Guoxiu Lu¹Ronghui Tian²Wei Yang³Dongmei Liu⁴Shanhu Hao^1*Zhang Guoxu^1*

• ¹Department of Nuclear Medicine, General Hospital of Northern Theater Command, Shenyang, Liaoning,110016, China, shenyang, China
• ²Shenyang University of Technology, Shenyang, China
• ³Liaoning Cancer Hospital and Institute, Shenyang, China
• ⁴Beijing Shijitan Hospital Capital Medical University, Beijing, China

Purpose: To develop and validate an integrated intra-tumoral (ITR) and peritumoral (PTR) radiomics-deep learning model based on ultrasound (US) imaging for accurately differentiating fibroadenomas (FA) from phyllodes tumors (PT) and further classifying PT into benign, borderline, and malignant subtypes. Methods: This multicenter retrospective study enrolled 300 patients (141 FA, 159 PT) from three institutions.
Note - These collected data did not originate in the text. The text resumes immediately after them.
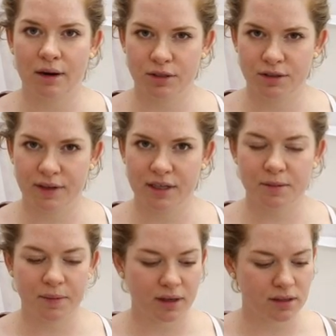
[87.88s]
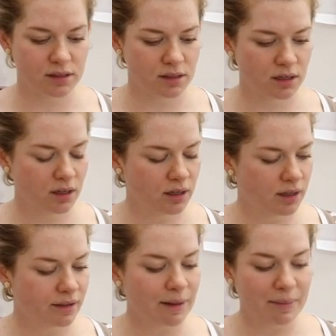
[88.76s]
out of it, because
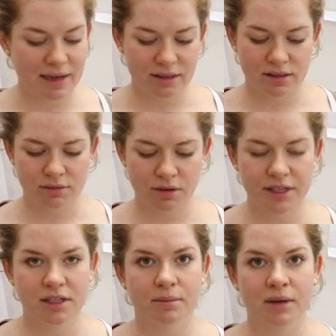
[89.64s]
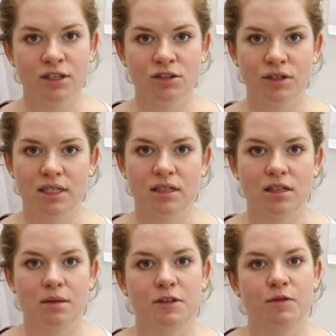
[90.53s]
that pattern's right up my street in
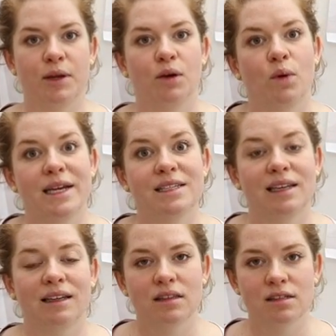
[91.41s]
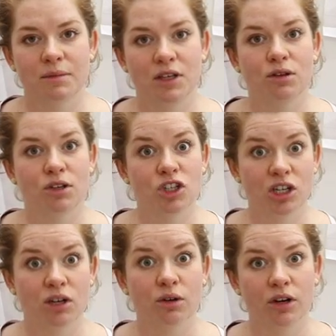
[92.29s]
terms of being waist length and something you can
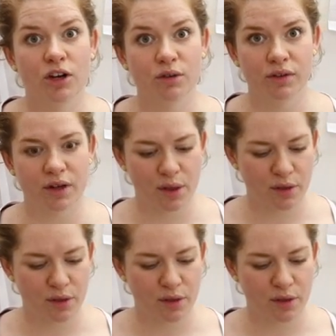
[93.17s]
chuck on over other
US images were analyzed using manual segmentation of ITR and PTR (4mm, 8mm, 12mm, 16mm expansions). A total of 114 radiomics features were extracted per region using PyRadiomics. Five deep learning models (CNN, MLP, ViT, GAN, RNN) and six machine learning classifiers were evaluated. Optimal features were selected via LASSO and Boruta algorithms. Integrated models combining radiomics (ITR ± PTR) with clinical factors (diameter, Bi-RADS) were developed. Performance was assessed using AUC, accuracy, sensitivity, specificity, F1-score, and biopsy reduction rate. Internal validation used a 7:3 random split stratified by center and pathology. External validation was performed on a per-center hold-out basis. Results: The combined model (ITR + 8mm PTR + clinical) achieved the highest performance for FA/PT differentiation (AUC: 0.960; accuracy: 96.0%; sensitivity: 96.0%; specificity: 94.5%). For PT subtyping (benign/borderline/malignant), the model attained an AUC of 0.874 (accuracy: 77.2%). The integrated model significantly reduced unnecessary biopsy rates by 11.7% overall (18.1% for PT cases). Peritumoral analysis (8mm PTR) contributed critically to model performance, likely capturing stromal interactions at the tumor periphery. Conclusion: Integrating intra-tumoral, peritumoral (8mm), and clinical US radiomics features enables highly accurate non-invasive differentiation of FA and PT and stratification of PT subtypes. This approach reduces diagnostic ambiguity in Bi-RADS 4 lesions and decreases unnecessary biopsies, demonstrating significant clinical utility for precision diagnosis of breast fibroepithelial tumors.